_What you will do_
Go through the entries and transcribe each one exactly, dropping the pictures.

(Excerpts from a dataset)
-*-

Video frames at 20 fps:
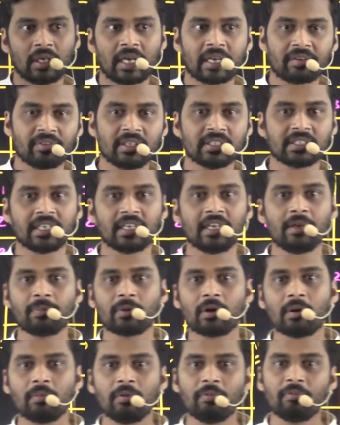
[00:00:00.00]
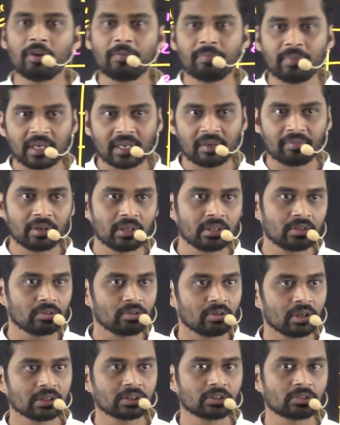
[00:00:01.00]
likewise any problem would be given
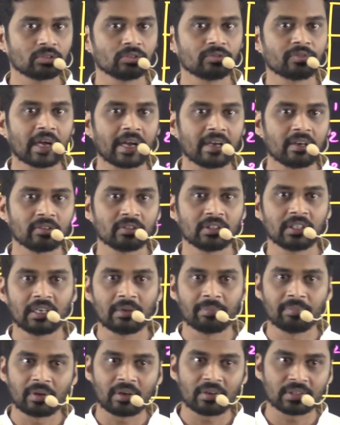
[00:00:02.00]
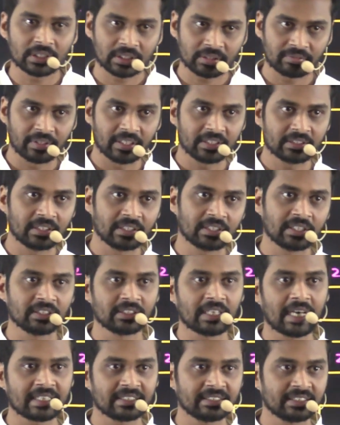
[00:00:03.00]
to us to find out the number of squares. It
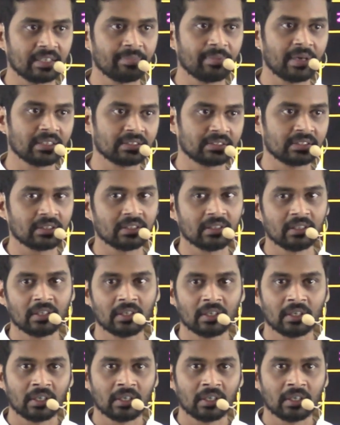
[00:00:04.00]
is as same as the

-*-

_Solution below_
Video frames at 20 fps:
[00:00:00.00]
[00:00:01.00]
likewise any problem would be given
[00:00:02.00]
[00:00:03.00]
to us to find out the number of squares. It
[00:00:04.00]
is as same as the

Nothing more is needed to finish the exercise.